[Collected data]
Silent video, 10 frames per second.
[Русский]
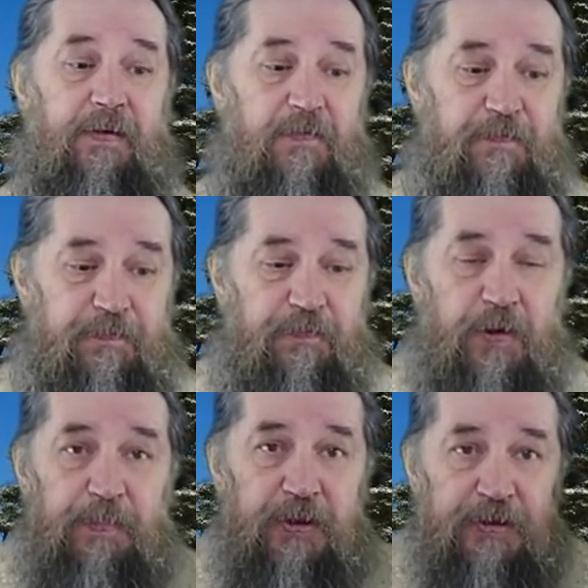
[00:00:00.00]

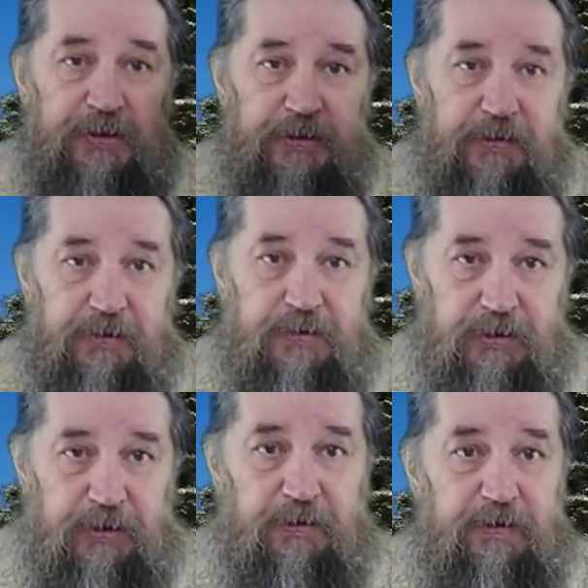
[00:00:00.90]
во плоти
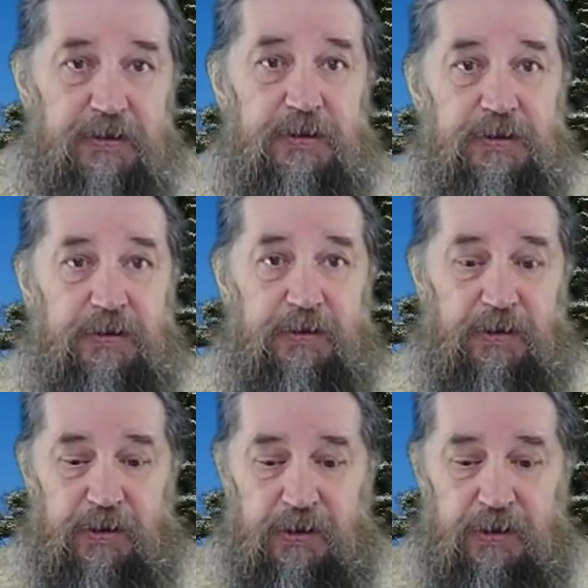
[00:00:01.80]
человеческой,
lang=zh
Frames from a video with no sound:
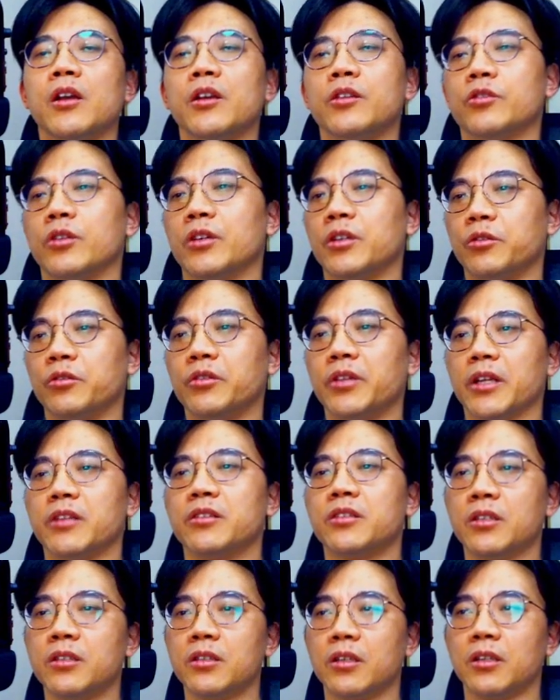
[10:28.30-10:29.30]
所以很多年
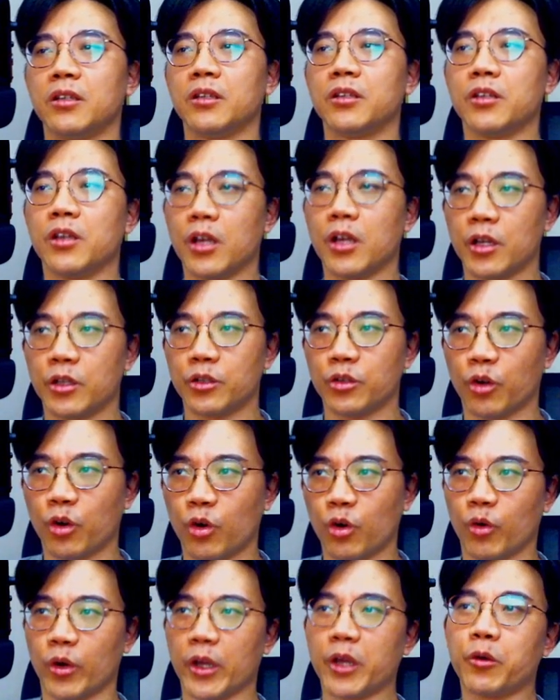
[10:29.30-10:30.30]
轻人呢，就
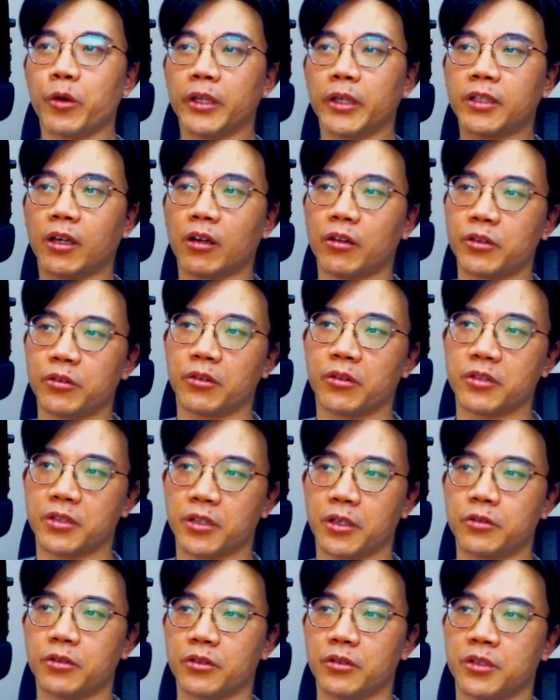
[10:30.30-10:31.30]
回归到了用
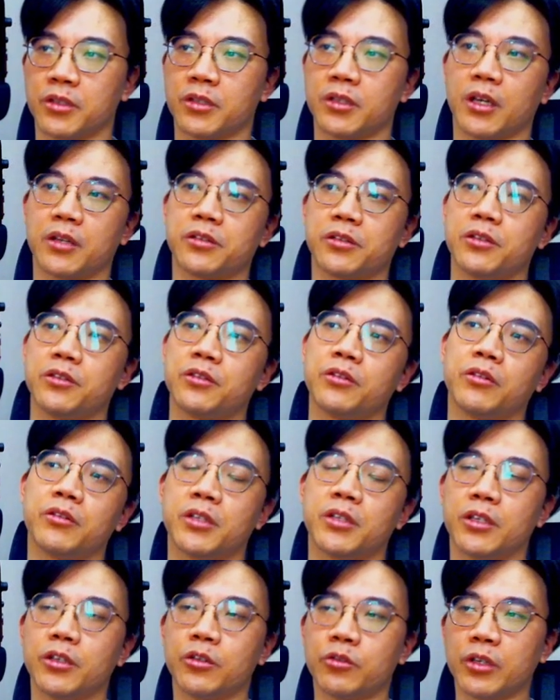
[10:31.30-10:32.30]
这种智障型手
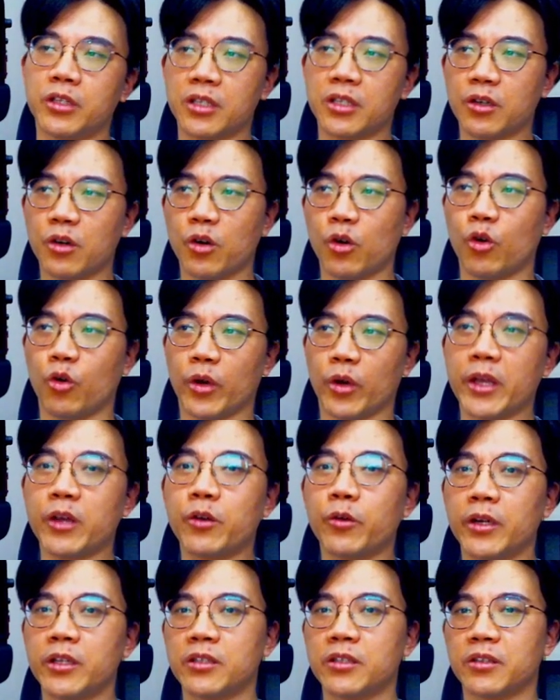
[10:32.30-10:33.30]
机。所以这个“回
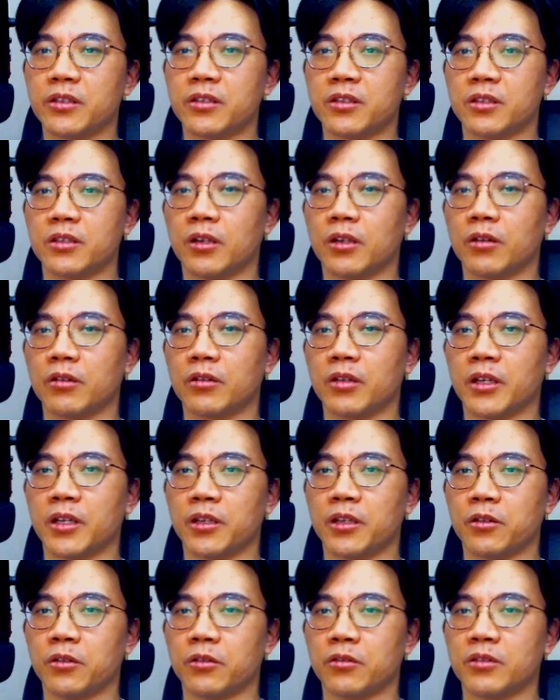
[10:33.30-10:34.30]
归”这个字哈，可
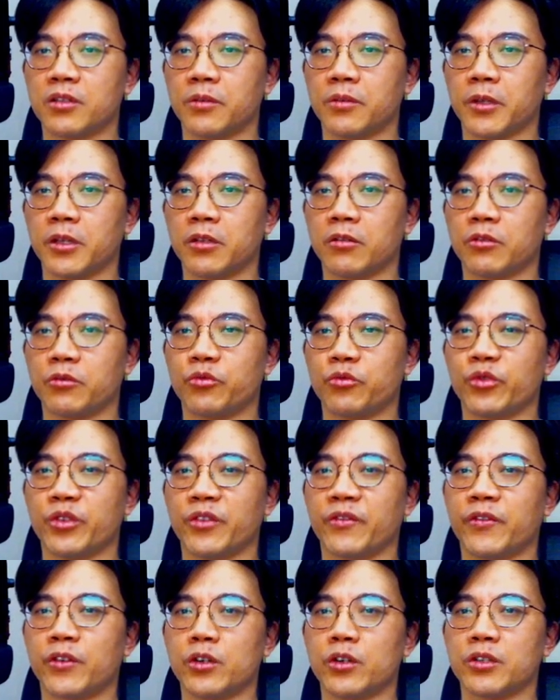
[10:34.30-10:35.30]
以用这边用
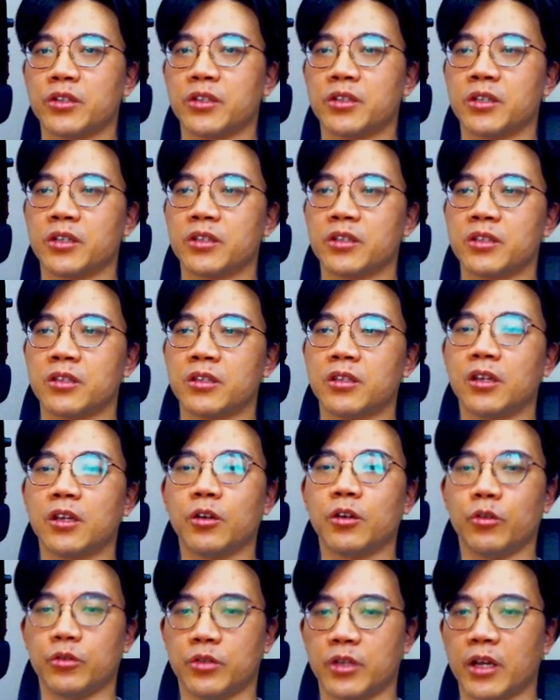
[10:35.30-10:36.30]
“revert” 这个字，
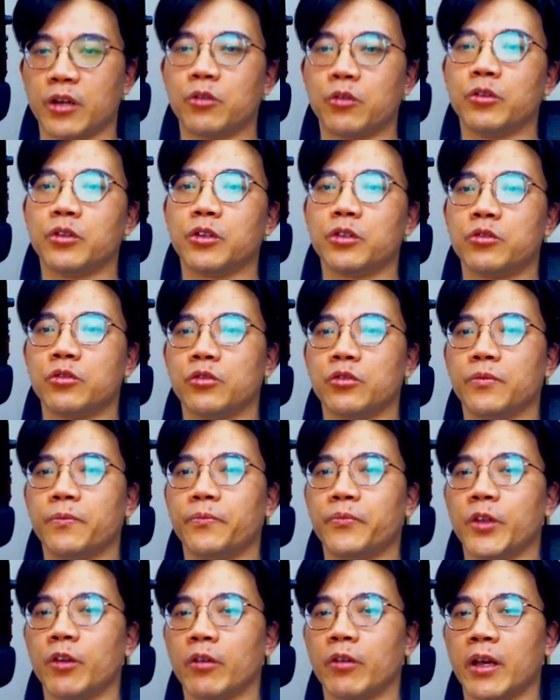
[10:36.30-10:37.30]
我觉得还过得去。
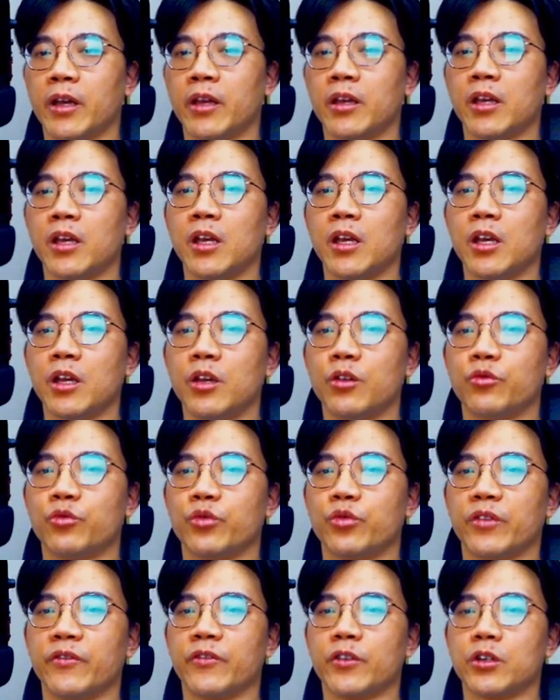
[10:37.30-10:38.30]
o k
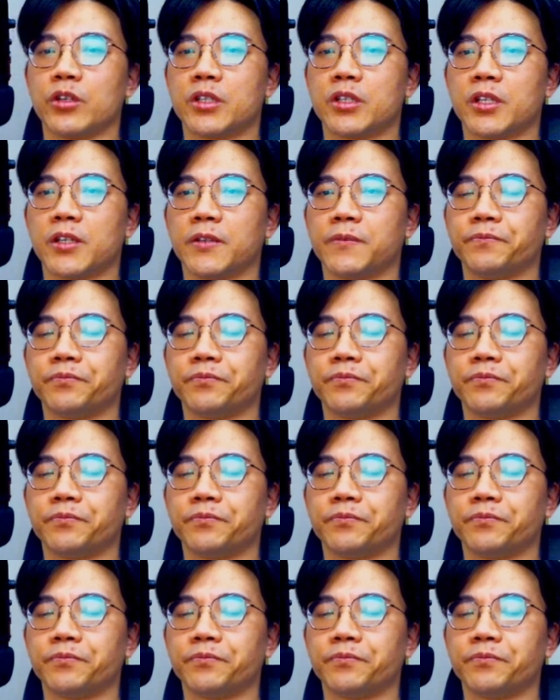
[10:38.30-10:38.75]
revert。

_TRY IT_
When you write out the data, keep every line exact and drop the pictures.

_TASK OUTPUT_
Silent video, 10 frames per second.
[Русский]
[00:00:00.00]

[00:00:00.90]
во плоти
[00:00:01.80]
человеческой,
lang=zh
Frames from a video with no sound:
[10:28.30-10:29.30]
所以很多年
[10:29.30-10:30.30]
轻人呢，就
[10:30.30-10:31.30]
回归到了用
[10:31.30-10:32.30]
这种智障型手
[10:32.30-10:33.30]
机。所以这个“回
[10:33.30-10:34.30]
归”这个字哈，可
[10:34.30-10:35.30]
以用这边用
[10:35.30-10:36.30]
“revert” 这个字，
[10:36.30-10:37.30]
我觉得还过得去。
[10:37.30-10:38.30]
o k
[10:38.30-10:38.75]
revert。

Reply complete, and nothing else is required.